Project Summary Mitotic cells dynamically regulate microtubule (MT) architecture through the use of the MT motors: kinesin and dynein. Intriguingly, many of the canonical mitotic kinesins are expressed in post-mitotic neurons. These kinesins are thought to participate in repositioning MTs in neurons, yet their precise function and how they are regulated in neurons are unknown. Notably, mutations in kinesin-5 result in disorders associated with intellectual disabilities in humans, however, there is a lack of mechanistic understanding of why this occurs. Previously, the Puthanveettil lab revealed that members of the kinesin family of proteins (KIFs) are physiologically regulated in neurons and are required for long-term memory storage. Recent studies from the lab uncovered that KIF11 (Kinesin-5), acts as an inhibitory constraint on excitatory synaptic transmission in hippocampal neurons. RNAi- mediated loss-of-function analysis of KIF11 resulted in increased mini excitatory post-synaptic currents frequencies, increased dendritic branching, and increased synapse density. KIF11 is the only known homotetrameric kinesin, with four, slow motor domains that face outward to bind interpolar MTs during mitosis, and brake against other kinesins to ensure proper spindle formation. It is unknown how KIF11 mediates structural changes in hippocampal neurons, and whether KIF11 has a role in long-term memory storage. My central hypothesis is that KIF11 mediated regulation of MT dynamics is required for the activity-dependent structural changes in dendritic spines and long-term memory. To test this, in Aim1 I will uncover the mechanism behind how KIF11 regulates structural plasticity through examining activity-dependent changes in spine morphology following glutamate uncaging in WT, KIF11 KD, and KIF11 overexpression neurons by two-photon microscopy (2P) imaging while simultaneously visualizing MT dynamics via EB1. In Aim 2 I will test the effects of the loss of function and gain of function of KIF11 in dorsal CA1 neurons in learning and memory behavior assays. Completion of these aims will bring novel insights into the mechanism and regulation of KIF11 in structural plasticity and memory. Moreover, these studies will significantly advance our understanding of mitotic kinesins in post-mitotic neurons.

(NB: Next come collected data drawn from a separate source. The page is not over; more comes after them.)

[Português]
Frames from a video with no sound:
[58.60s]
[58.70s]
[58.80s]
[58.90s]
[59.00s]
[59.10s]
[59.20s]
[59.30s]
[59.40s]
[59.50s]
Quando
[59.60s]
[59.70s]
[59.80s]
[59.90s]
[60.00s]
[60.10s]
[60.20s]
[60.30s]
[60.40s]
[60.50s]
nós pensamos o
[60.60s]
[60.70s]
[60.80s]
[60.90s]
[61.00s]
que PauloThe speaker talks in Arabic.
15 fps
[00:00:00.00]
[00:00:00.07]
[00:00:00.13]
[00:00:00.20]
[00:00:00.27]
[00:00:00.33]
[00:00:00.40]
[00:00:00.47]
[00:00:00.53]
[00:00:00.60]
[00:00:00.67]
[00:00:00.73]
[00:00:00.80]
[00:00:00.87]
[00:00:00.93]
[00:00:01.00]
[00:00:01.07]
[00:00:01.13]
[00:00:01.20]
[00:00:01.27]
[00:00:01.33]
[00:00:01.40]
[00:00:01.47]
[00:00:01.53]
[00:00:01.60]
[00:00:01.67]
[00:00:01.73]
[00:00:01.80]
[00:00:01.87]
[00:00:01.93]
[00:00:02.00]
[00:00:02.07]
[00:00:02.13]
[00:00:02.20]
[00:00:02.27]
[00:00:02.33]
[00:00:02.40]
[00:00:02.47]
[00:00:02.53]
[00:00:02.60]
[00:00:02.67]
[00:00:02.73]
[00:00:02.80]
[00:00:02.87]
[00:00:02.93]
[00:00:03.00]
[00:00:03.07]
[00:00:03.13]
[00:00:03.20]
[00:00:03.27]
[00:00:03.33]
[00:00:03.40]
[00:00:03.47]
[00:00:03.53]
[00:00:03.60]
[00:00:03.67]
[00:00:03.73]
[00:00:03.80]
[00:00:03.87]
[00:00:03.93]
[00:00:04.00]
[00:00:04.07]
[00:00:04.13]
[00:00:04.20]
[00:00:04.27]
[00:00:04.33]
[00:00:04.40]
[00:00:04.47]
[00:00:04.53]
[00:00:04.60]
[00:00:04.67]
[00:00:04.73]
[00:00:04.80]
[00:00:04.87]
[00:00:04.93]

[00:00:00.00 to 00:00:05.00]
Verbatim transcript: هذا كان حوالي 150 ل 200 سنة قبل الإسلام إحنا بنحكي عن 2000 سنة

项目摘要 有丝分裂细胞通过使用微管（MT）马达：驱动蛋白和微管蛋白， 动力蛋白有趣的是，许多典型的有丝分裂驱动蛋白在有丝分裂后的神经元中表达。这些驱动蛋白 被认为参与重新定位神经元中的MT，但它们的精确功能以及它们是如何被调节的， 在神经元中是未知的。值得注意的是，驱动蛋白-5的突变导致与智力残疾相关的疾病 然而，在人类中，缺乏对为什么会发生这种情况的机械理解。此前 Puthanveettil实验室揭示，蛋白质的驱动蛋白家族（KIFs）的成员在生理上受到调节， 神经元，并需要长期记忆存储。实验室最近的研究发现，KIF 11 （驱动蛋白-5），作为海马神经元中兴奋性突触传递的抑制性约束。RNAi- KIF 11介导的功能丧失分析导致微小兴奋性突触后电流增加 频率增加，树突分支增加，突触密度增加。KIF 11是唯一已知的 同源四聚体驱动蛋白，具有四个在有丝分裂期间面向外以结合极间MT的慢运动域， 并制动其它驱动蛋白以确保正确的纺锤体形成。目前尚不清楚KIF 11如何介导结构性 海马神经元的变化，以及KIF 11是否在长期记忆储存中发挥作用。我的中枢 假设是KIF 11介导的MT动力学调节是活性依赖性结构所必需的， 树突棘和长期记忆的变化。为了验证这一点，在Aim 1中，我将揭示背后的机制。 KIF 11如何通过检查脊柱形态的活动依赖性变化来调节结构可塑性 通过双光子显微镜观察WT、KIF 11 KD和KIF 11过表达神经元中谷氨酸释放后 (2P)成像，同时通过EB 1可视化MT动态。在目标2中，我将测试损失的影响。 在学习和记忆行为测定中，背侧CA 1神经元中KIF 11的功能和功能的获得。 这些目标的完成将为KIF 11在结构性免疫反应中的机制和调控带来新的见解。 可塑性和记忆。此外，这些研究将大大推进我们对有丝分裂驱动蛋白的理解 有丝分裂后的神经元。